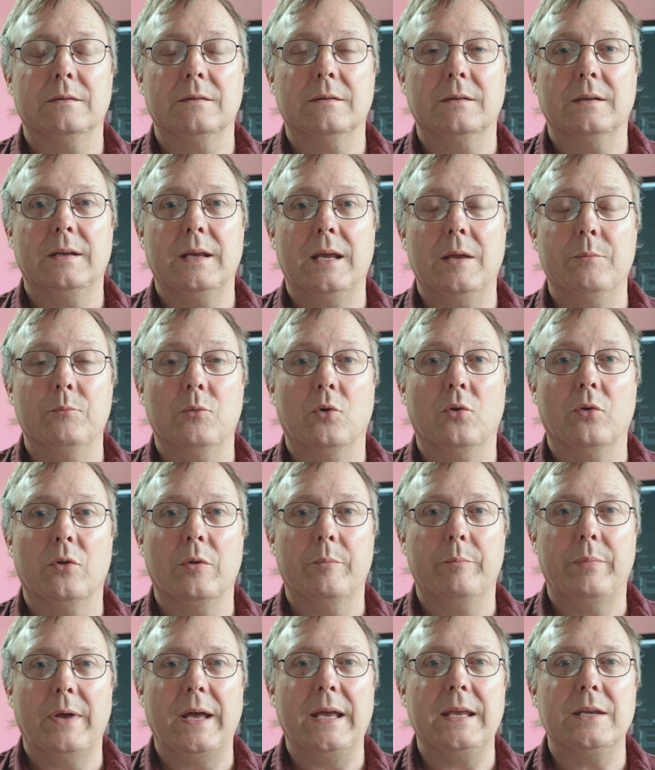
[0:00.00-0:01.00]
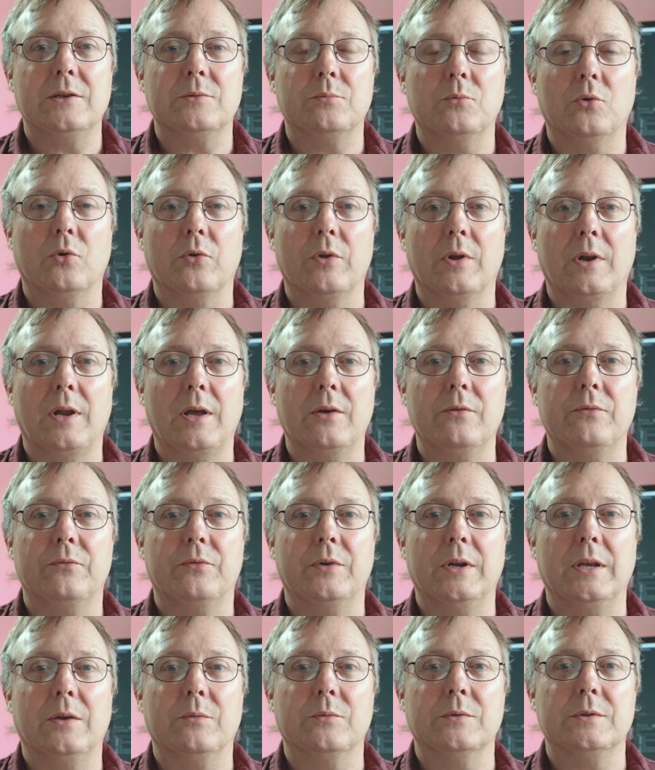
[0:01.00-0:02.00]
getting more of the bass, more of the low
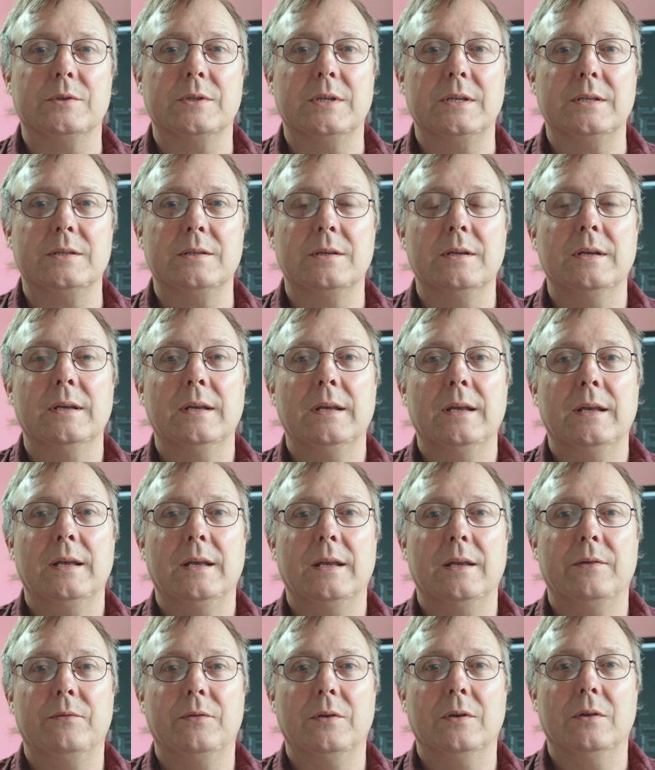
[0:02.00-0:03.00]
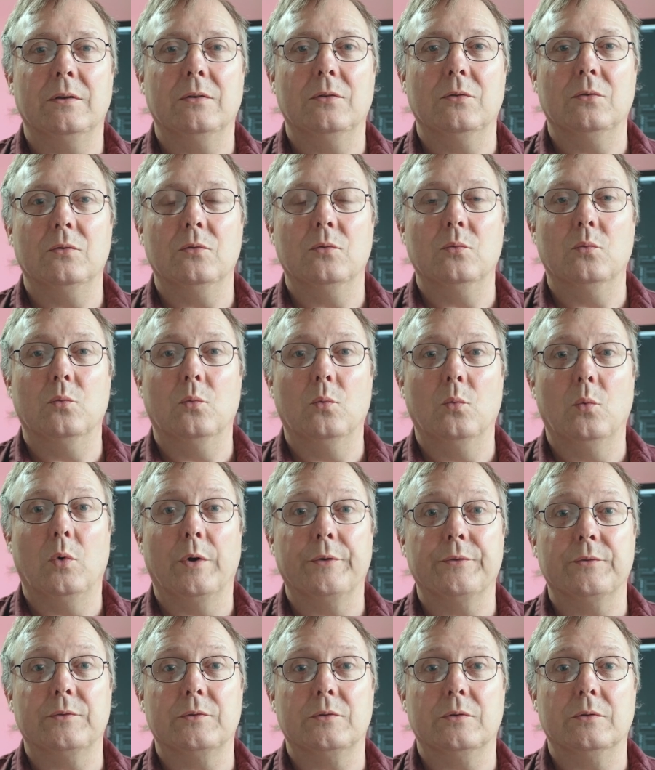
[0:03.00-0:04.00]
frequencies, if you
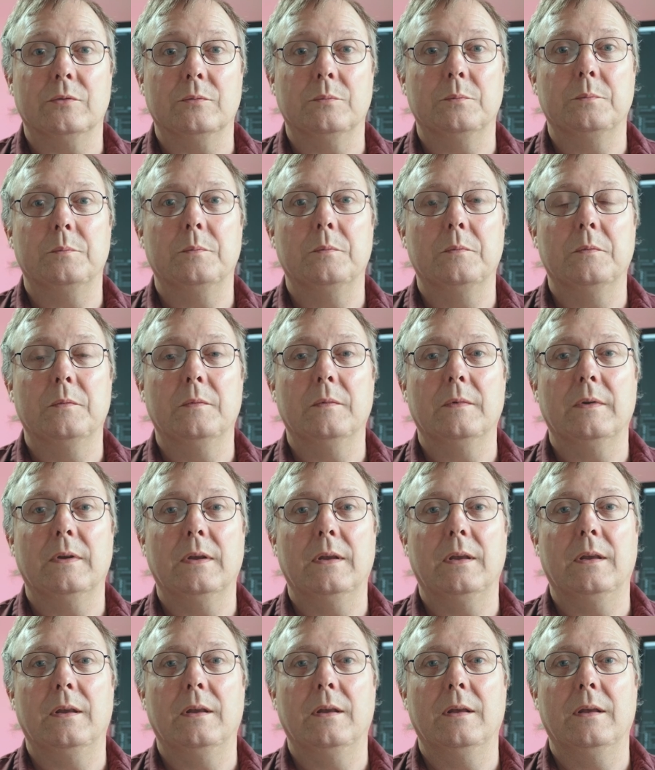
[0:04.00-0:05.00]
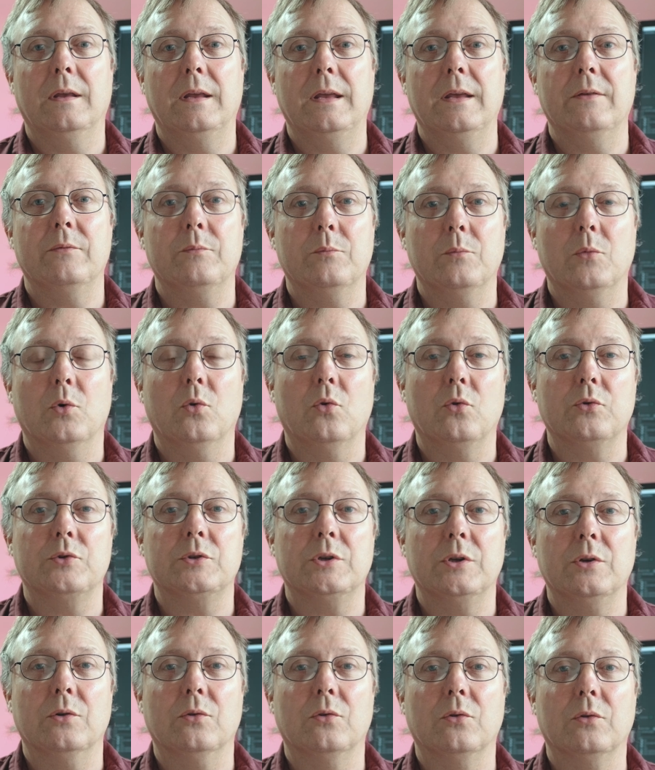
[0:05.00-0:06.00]
want to give more
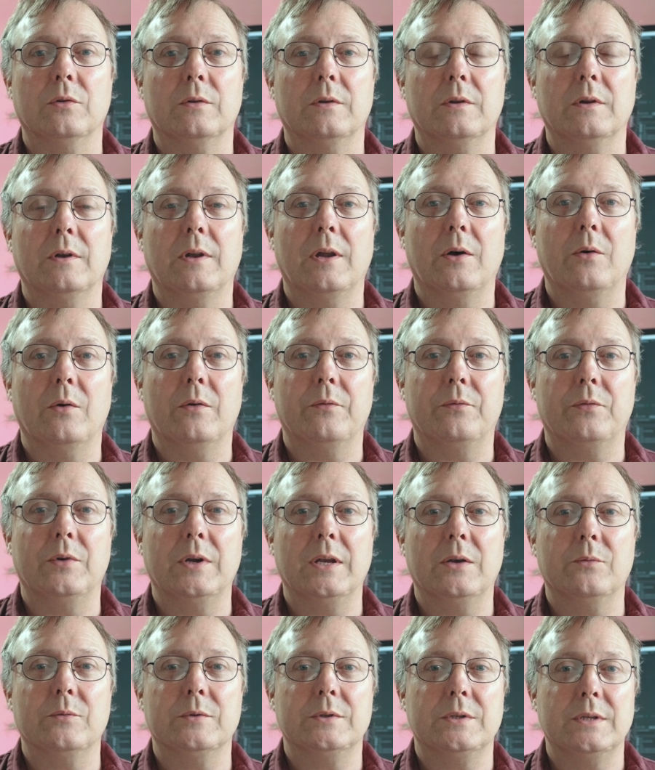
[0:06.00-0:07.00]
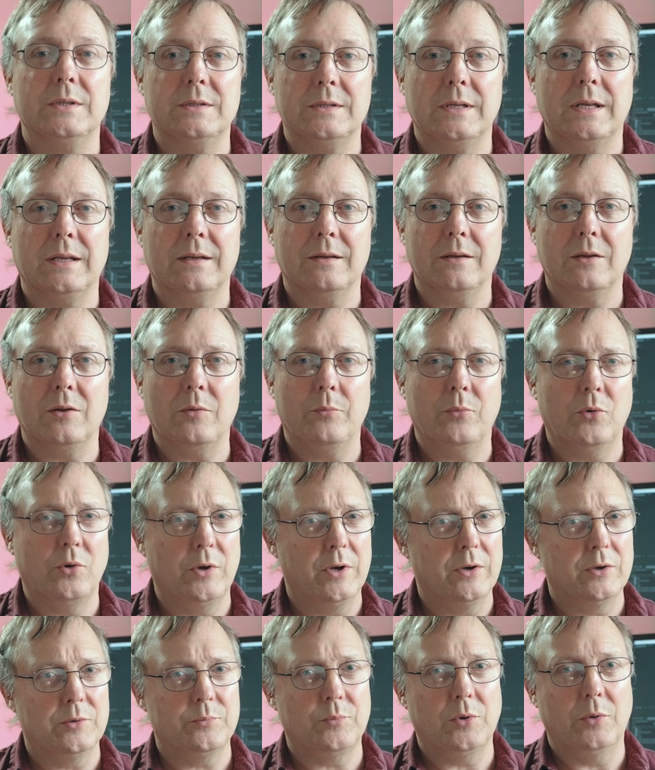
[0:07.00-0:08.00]
to your lower frequencies, then the
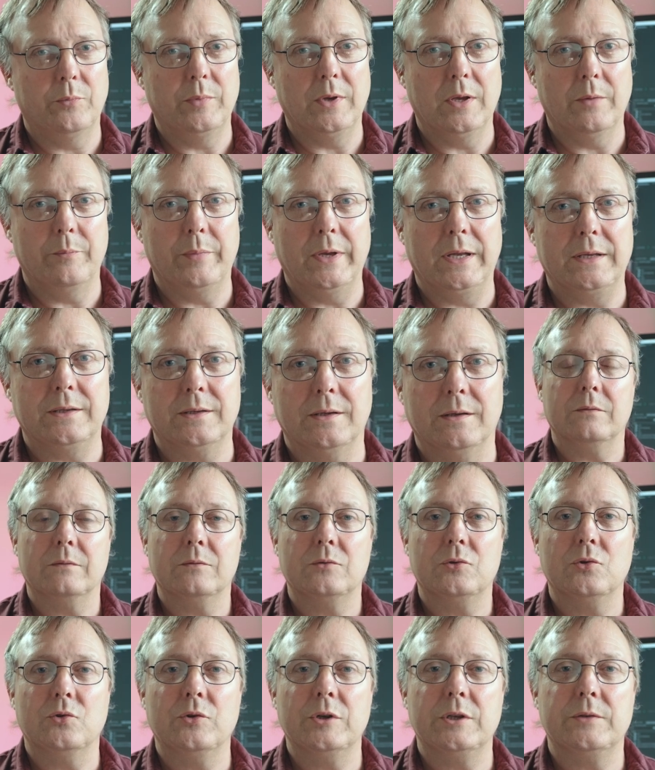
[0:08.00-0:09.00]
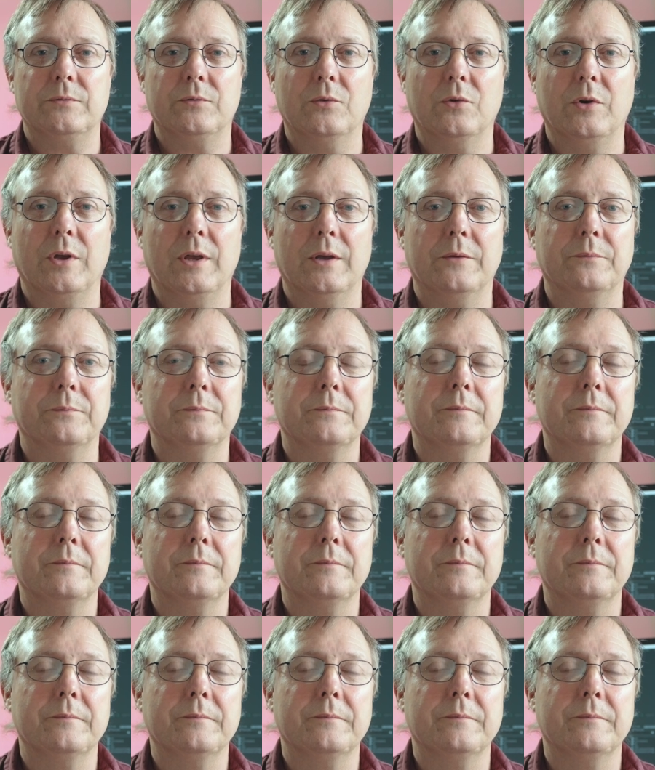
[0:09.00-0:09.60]
Boya is probably a better choice for you.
========================================
_WHAT THE TASK ASKS_
Return each entry exactly as it appears above, but exclude the pictures.

_SOLUTION FOR THIS PROBLEM_
[0:00.00-0:01.00]
[0:01.00-0:02.00]
getting more of the bass, more of the low
[0:02.00-0:03.00]
[0:03.00-0:04.00]
frequencies, if you
[0:04.00-0:05.00]
[0:05.00-0:06.00]
want to give more
[0:06.00-0:07.00]
[0:07.00-0:08.00]
to your lower frequencies, then the
[0:08.00-0:09.00]
[0:09.00-0:09.60]
Boya is probably a better choice for you.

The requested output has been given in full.